The narrator directs the conversation towards Will’s husband, Joe: “do you love him?”
“Fuck, of course I do.” He spoke the words, and I believed him… “I love him. But how do I know I love him? How do I know that this is love? I’ve got nothing else to measure it by, no way of knowing. What’s enough? How you live, who you live, what’s enough?”
“Nothing. Nothing is ever quite enough. No matter who you are, there’s always something more to be hand, which could be yours if only you were someone else.”
Later in the conversation, Will asks to become a “ghost”, so he can experience life through the eyes of others. The narrator’s response:
“You become like me, and not only will you lose the what, you’ll lose the who you have. Every means you have of self-definition, from the mole under your arm to the friends who pick you up when you’re too drunk to drive, the memories you own and the stories you tell, the clothes you wear and the people you love, none of it will exist any more. They will belong to someone else. Someone else’s stories. And all you are will be… an audience… to a life you cannot live.”
Your mileage may vary. But I found this conversation meaningful.
Lately I’ve been coming back to the theme: YOU DO YOU.
Live the life that you want, not the life that your neighbour has. Not the life that your parents or “society” (however you define that) dictates. Make decisions that are in line with your personal values and priorities.
Of course, make these decisions in an informed way. Think about these questions.

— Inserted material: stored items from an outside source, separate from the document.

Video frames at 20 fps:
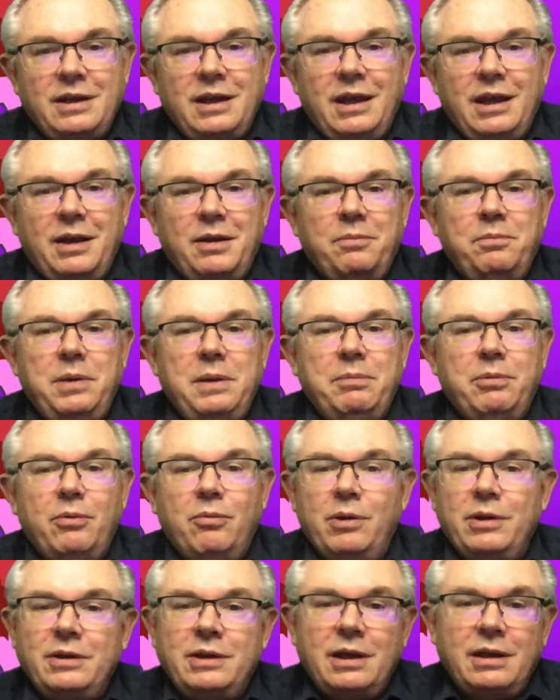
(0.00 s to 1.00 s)
And people,
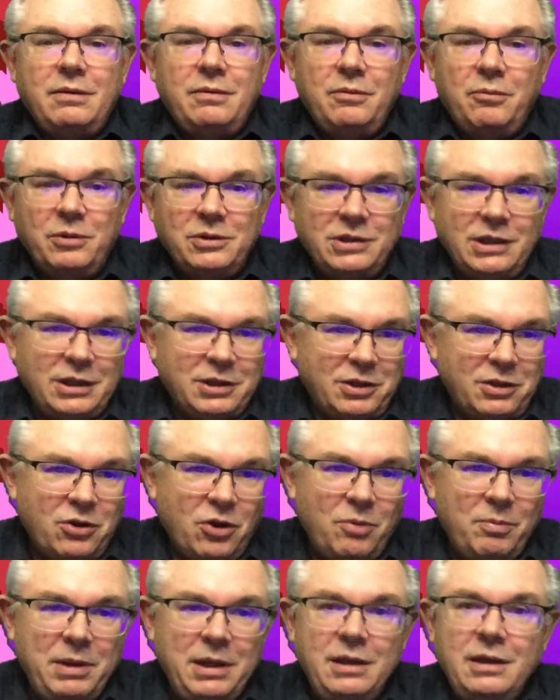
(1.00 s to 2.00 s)
once they get to
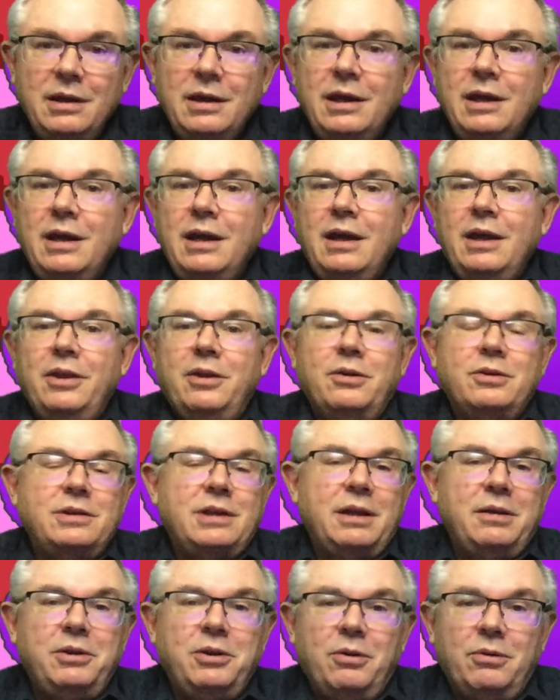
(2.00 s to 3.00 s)
know me, they're
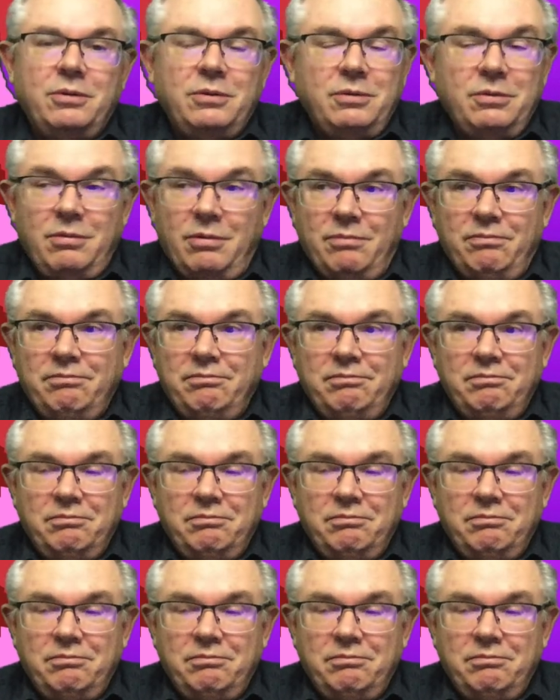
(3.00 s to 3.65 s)
saying,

Sometimes you’ll interrogate your assumptions, wrestle with what you’ve held sacred, and have dark nights of the soul.
But it’s worth it.
It’s a bit like the old saying: education may be expensive, but it’s less costly than ignorance.
And, of course, Socrates’ dictum: “The unexamined life is not worth living”.
What does it mean to live a good life?
When should we be proud of the life we’ve led?
How much is enough?
What does it mean to love?
I call these perennial questions because they are the sorts of questions you should keep asking.
Your answers will change over time, and the answers will be unique to you.